Alixa Doom is a more recent arrival to the Twin Cities poetry scene; her first book, A Slow Dissolve of Egrets (Red Dragonfly Press), incorporates her celebrated chapbook “Cedar Crossings” along with poems of a more personal nature. Doom may have taken cues from her writing mentors to mine her own life for poetic material, but in her case the confessional tone seems rather forced. Poems like “Belgian Grandmothers”, “Snorkeling in the Caribbean” and “After Lasik Surgery” feel almost like notes the poet has written to herself. Much finer are the pieces is in which she observes nature, as the egret in “October”:
At the water’s edge the egret,
steeped in a white meditation
that I approach too loudly, lifts
the long sleds of its wings and
glides into perfect oblivion.
And her “Swan Migration” recalls Yeats’ “Wild Swans at Coole”:
Arcs of white necks exchanging places,
they drift from shore to shore,
bearing the body
as if it were the soul.
Doom’s partner, meanwhile, Philip Dacey, remains prolific as ever, and some lines from his latest collection, Church of the Adagio (Rain Mountain Press), are even quoted in A Slow Dissolve of Egrets (there seems to be a lover’s quarrel regarding the final resting place for his ashes).

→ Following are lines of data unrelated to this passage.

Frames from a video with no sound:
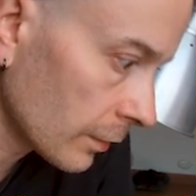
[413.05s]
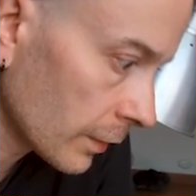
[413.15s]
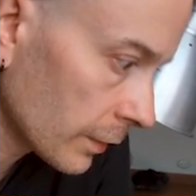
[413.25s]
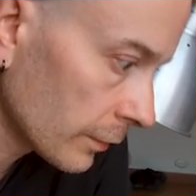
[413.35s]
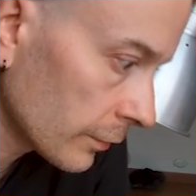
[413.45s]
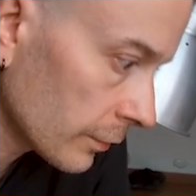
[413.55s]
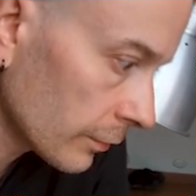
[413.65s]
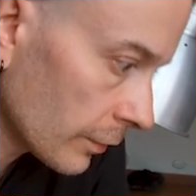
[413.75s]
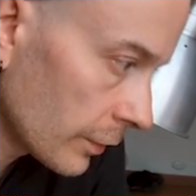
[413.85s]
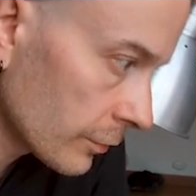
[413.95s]
and
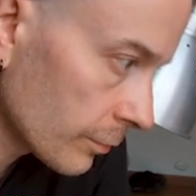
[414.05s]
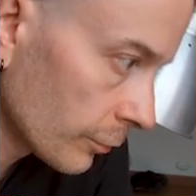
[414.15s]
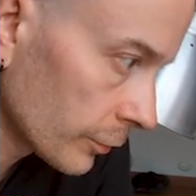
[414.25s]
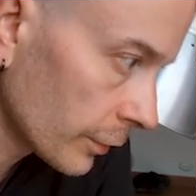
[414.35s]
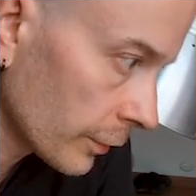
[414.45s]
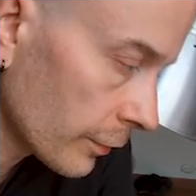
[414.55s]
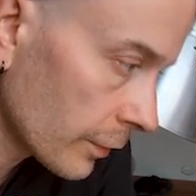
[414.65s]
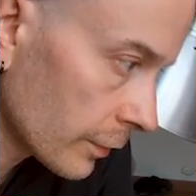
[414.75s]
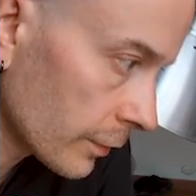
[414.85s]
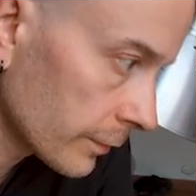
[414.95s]
it's putting
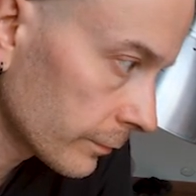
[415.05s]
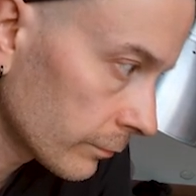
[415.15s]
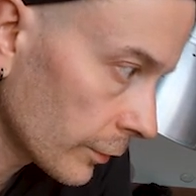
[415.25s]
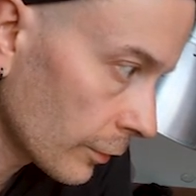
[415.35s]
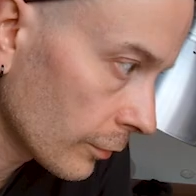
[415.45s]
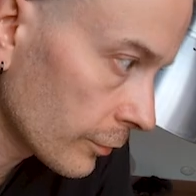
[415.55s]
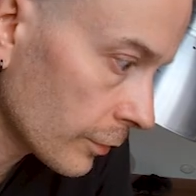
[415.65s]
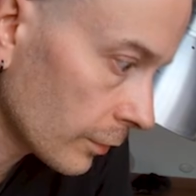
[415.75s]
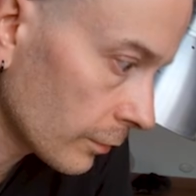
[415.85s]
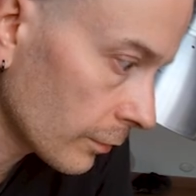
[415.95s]
the
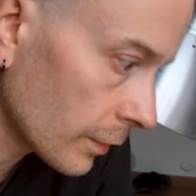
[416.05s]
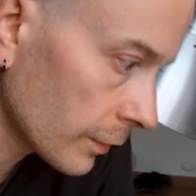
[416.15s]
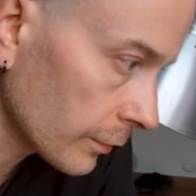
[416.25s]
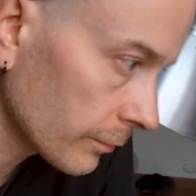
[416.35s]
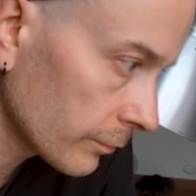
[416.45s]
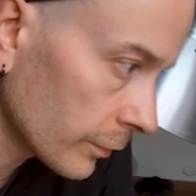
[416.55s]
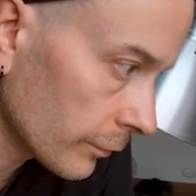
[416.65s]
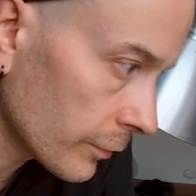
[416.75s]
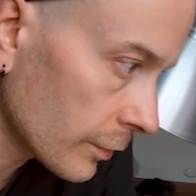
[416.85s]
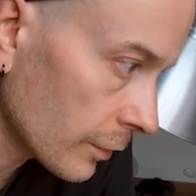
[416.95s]
nodes into that
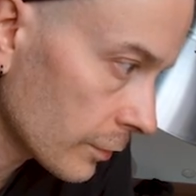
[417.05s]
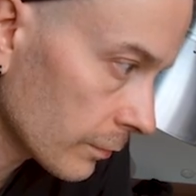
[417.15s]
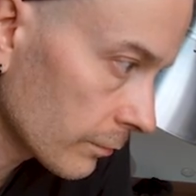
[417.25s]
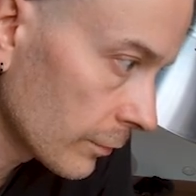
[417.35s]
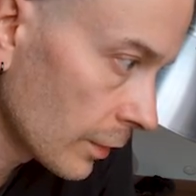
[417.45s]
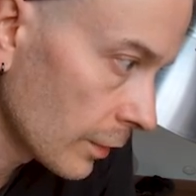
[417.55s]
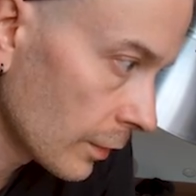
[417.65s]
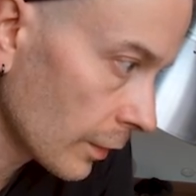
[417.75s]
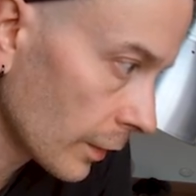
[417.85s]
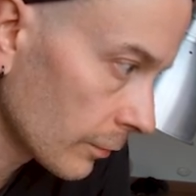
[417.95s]
conversation.
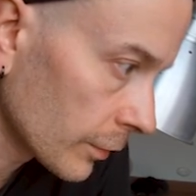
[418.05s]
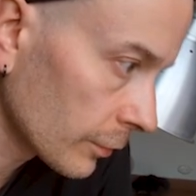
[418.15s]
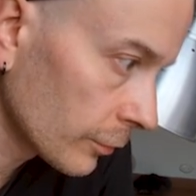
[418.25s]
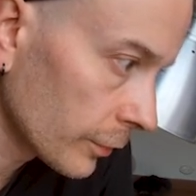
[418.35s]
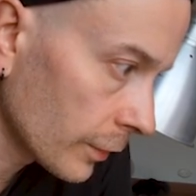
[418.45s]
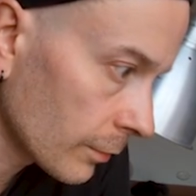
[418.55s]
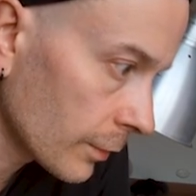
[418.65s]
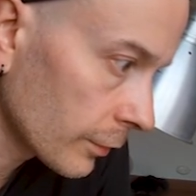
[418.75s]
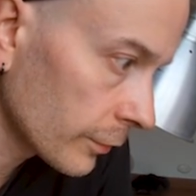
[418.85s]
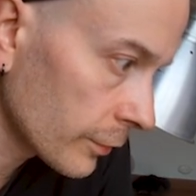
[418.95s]
And one good thing
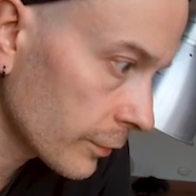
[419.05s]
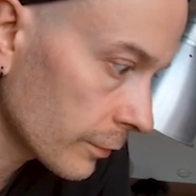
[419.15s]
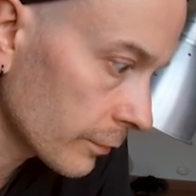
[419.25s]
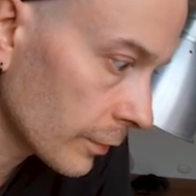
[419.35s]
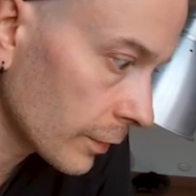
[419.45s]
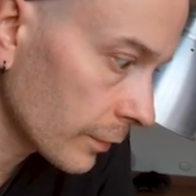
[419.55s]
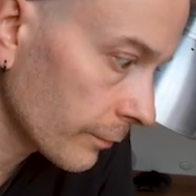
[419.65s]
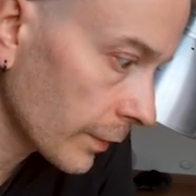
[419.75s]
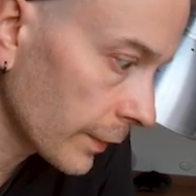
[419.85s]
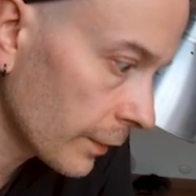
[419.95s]
about this
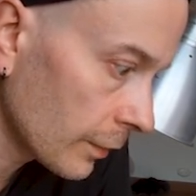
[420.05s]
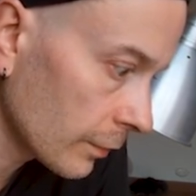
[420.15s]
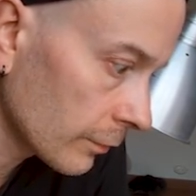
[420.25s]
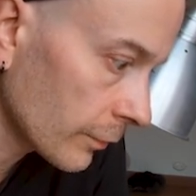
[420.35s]
ID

Of the four poets reviewed here, Dacey departs the most from the standard of contemporary poetry, writing in free verse or rhyme and meter on a dizzying array of topics, including (but not limited to) escaped llamas, Juilliard musicians, typos found in letters, and procuring tea and honey for Allen Ginsberg before a reading. While I audibly shouted “Bravo!” on seeing Dacey toss off a triolet or sestina, I found Church of the Adagio an uneven read. The better poems, like “The Abyss Variations”, playfully mix the serious with the fanciful, but pieces like “A Toot for Heaney” (he leaves a Seamus Heaney volume in the men’s bathroom at work) descend to mere silliness. (Not that American poetry couldn’t use some silliness now and then.) Yet just when you’re willing to abandon this particular church, Dacey pours you a heady concoction like “The Walk-Up (New York City)” and we feel we could be communing with Auden or Millay:
and the voice, the resigned song, of the worn stairs
reminding themselves of soles and the years,
each step and echo of the axle-creak of stars
turning in the distant walk-up of their round
above my sensuous climb all touch and sound.